Allan J E, Shellam G R
Arch Virol. 1984;81(1-2):139-50. doi: 10.1007/BF01309303.
The course of MCMV infection was studied in a number of inbred strains of mice which differ in their resistance to the development of fatal disease induced by MCMV. Both H-2 and non-H-2 associated genes control this form of resistance and were found to influence the extent of virus replication during sublethal and severe infection. However, for a given strain the summated virus titre of the 5 organs studied was not always proportional to resistance strains. Peak titres of virus were found in the liver and spleen of each strain on days 2 to 3 during high dose infection and in resistant mice during low dose infection. Thereafter titres declined rapidly. When the proportion of the summated virus titre which was present in the spleen and liver was compared for a number of strains, variations in the growth of MCMV in the spleen were noted with 13-84 per cent of virus being found in the spleen of BALB/c, BALB.B, BALB.K and A/WySn mice and usually less than 3 per cent in the spleen of C57BL/6, C57BL/10, B10.BR, C3H and CBA mice.

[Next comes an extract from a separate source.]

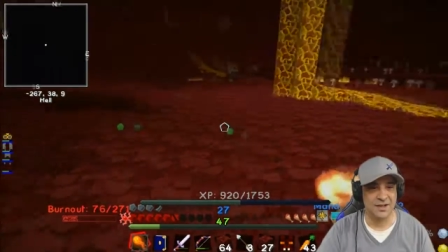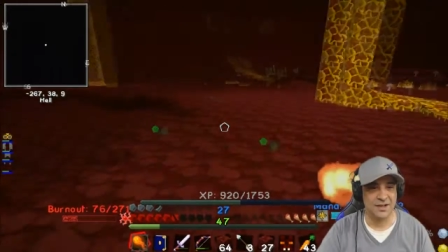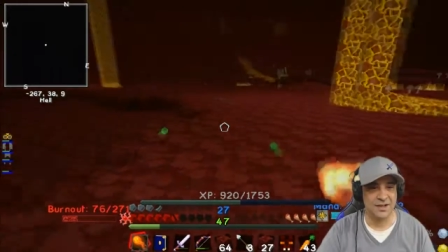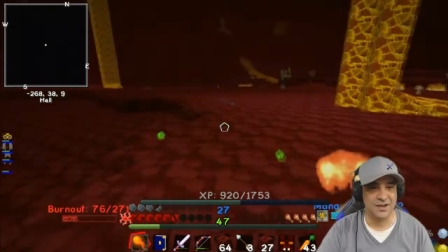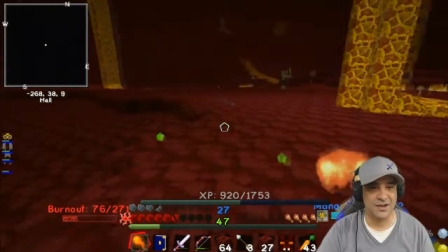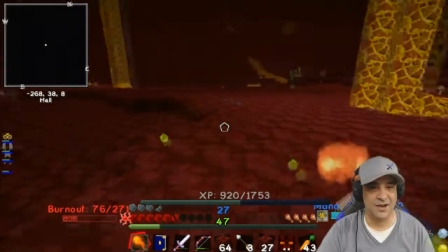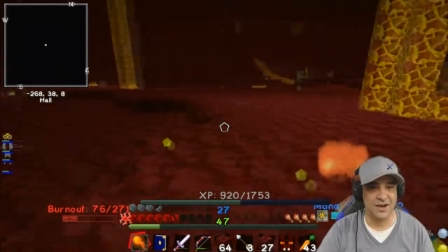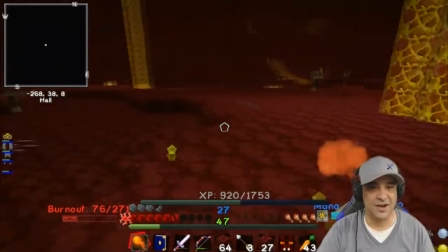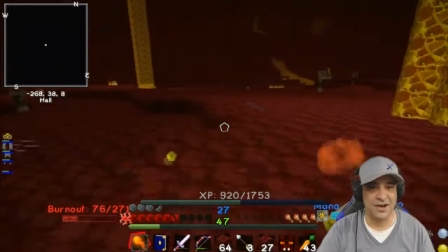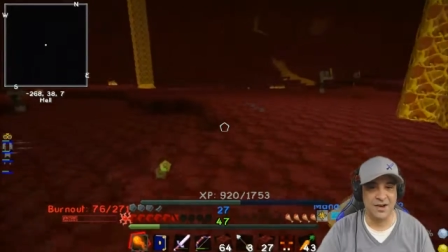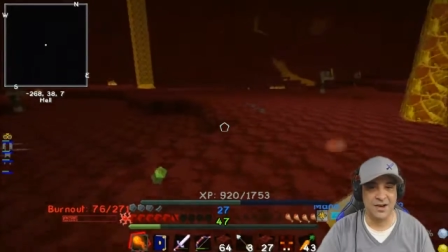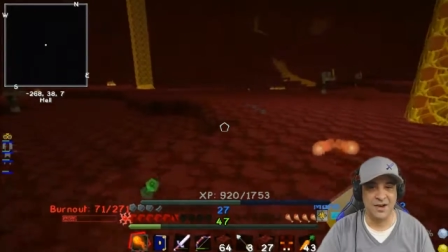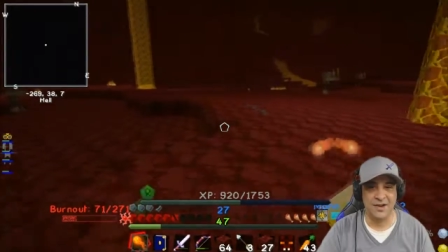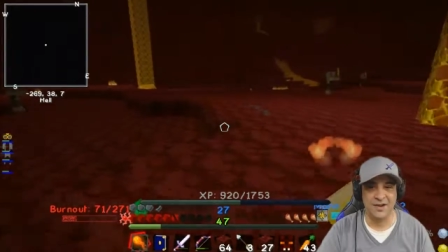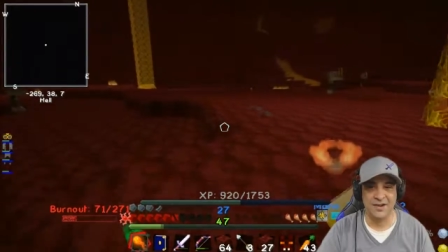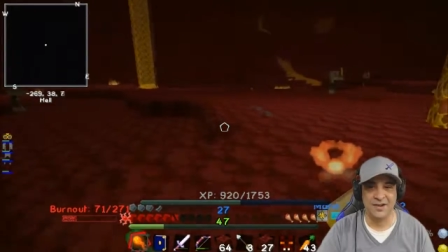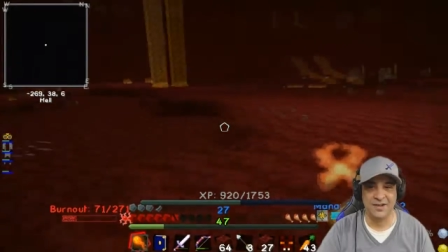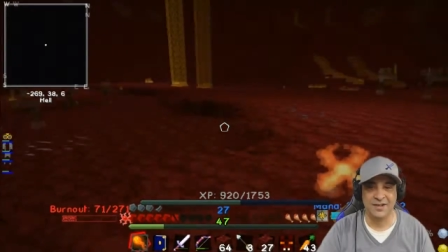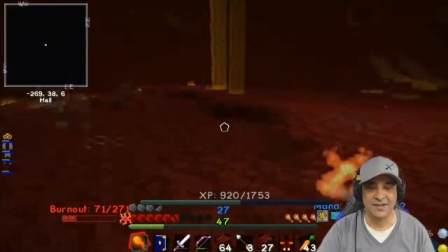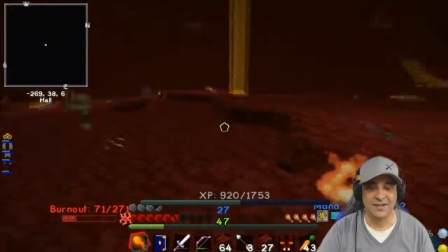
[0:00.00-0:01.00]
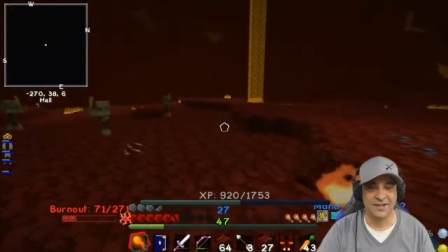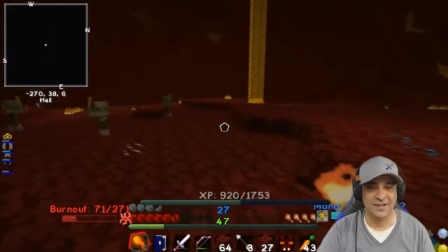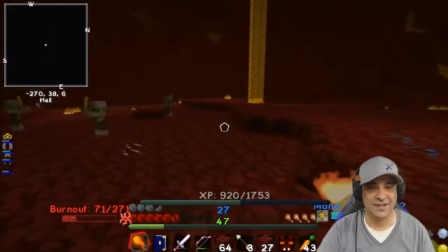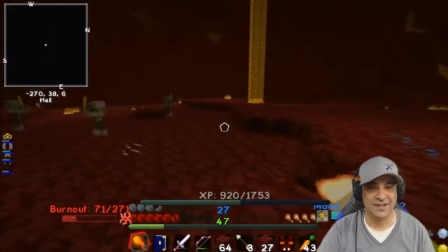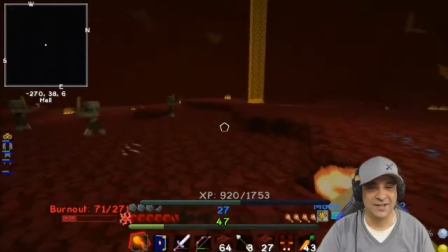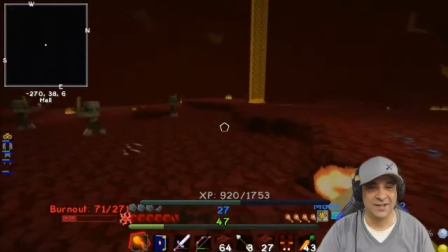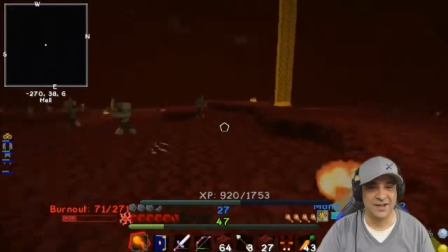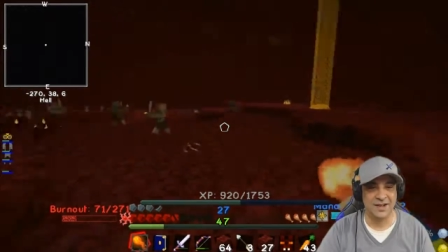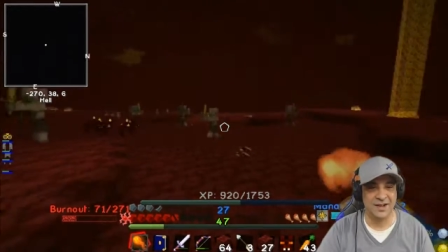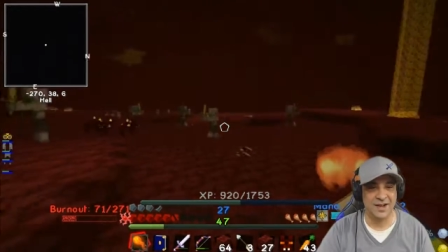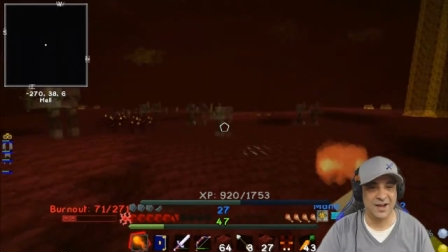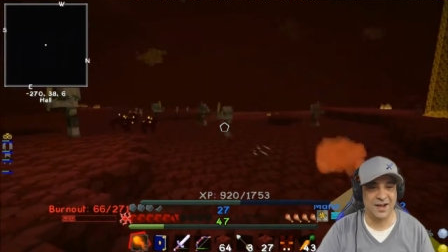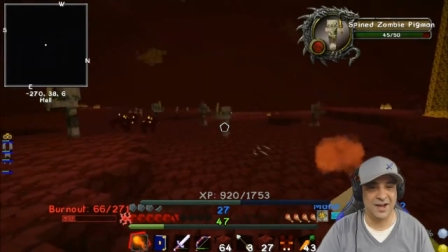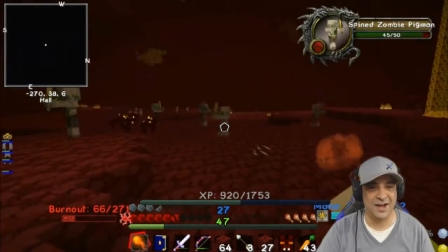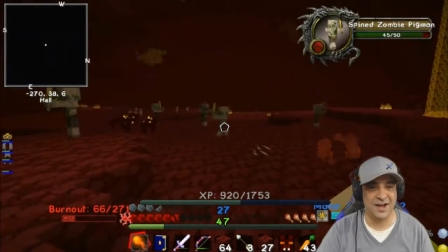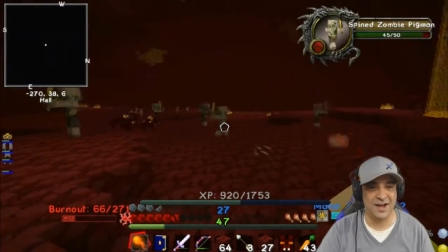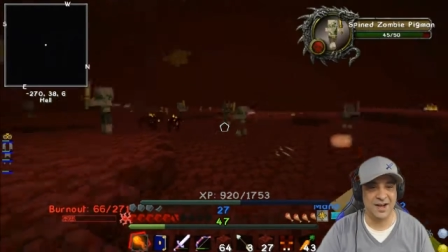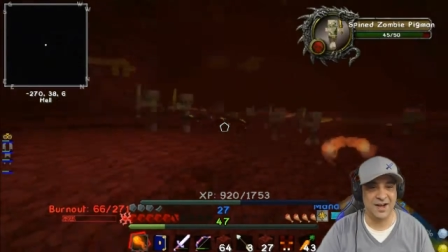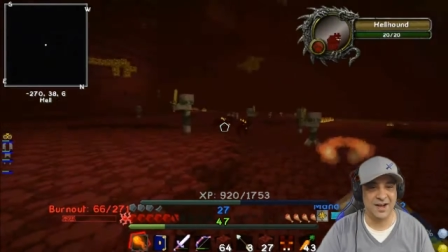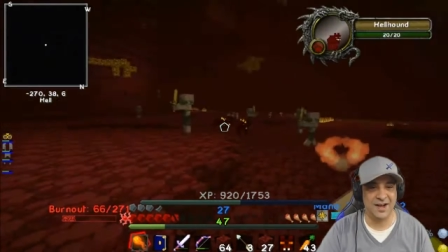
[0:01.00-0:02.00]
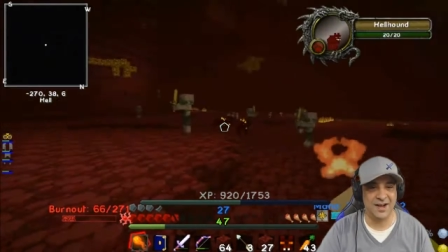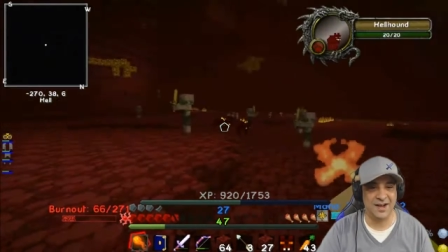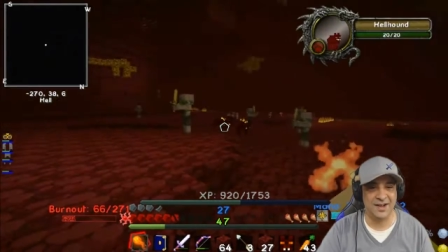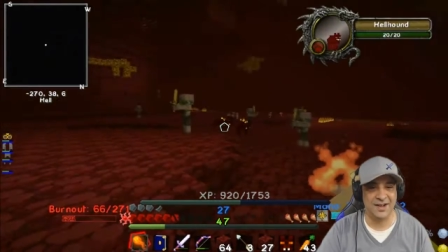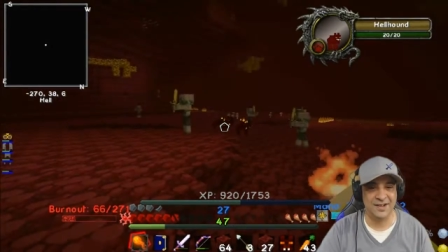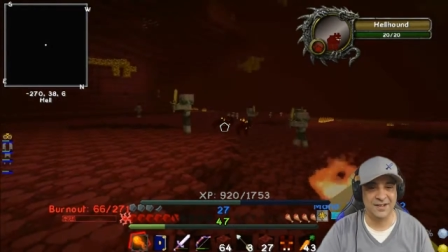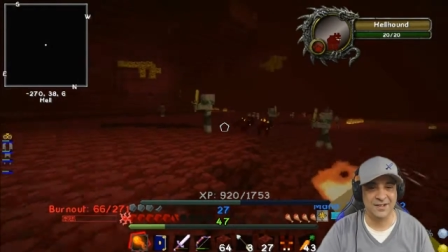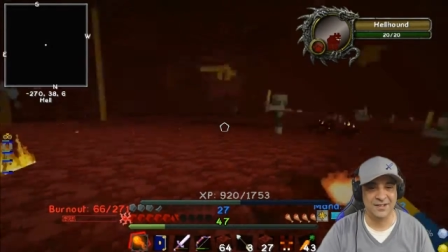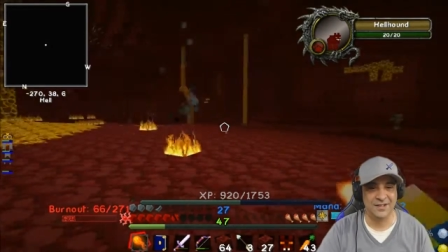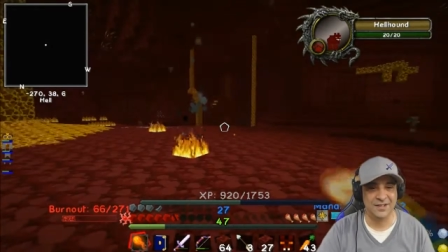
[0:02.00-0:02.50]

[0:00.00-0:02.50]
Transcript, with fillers: Ah. ha Ha!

在一些对巨细胞病毒(MCMV)诱导的致命疾病发展具有不同抵抗力的近交系小鼠中研究了MCMV感染过程。H-2和非H-2相关基因均控制这种抵抗力形式,并且发现在亚致死和严重感染期间它们会影响病毒复制的程度。然而,对于给定的品系,所研究的5个器官的病毒总滴度并不总是与抗性品系成比例。在高剂量感染的第2至3天,在每个品系的肝脏和脾脏中发现病毒峰值滴度,在低剂量感染时在抗性小鼠中发现病毒峰值滴度。此后滴度迅速下降。当比较多个品系脾脏和肝脏中病毒总滴度的比例时,发现MCMV在脾脏中的生长存在差异,在BALB/c、BALB.B、BALB.K和A/WySn小鼠的脾脏中发现13%-84%的病毒,而在C57BL/6、C57BL/10、B10.BR、C3H和CBA小鼠的脾脏中通常少于3%。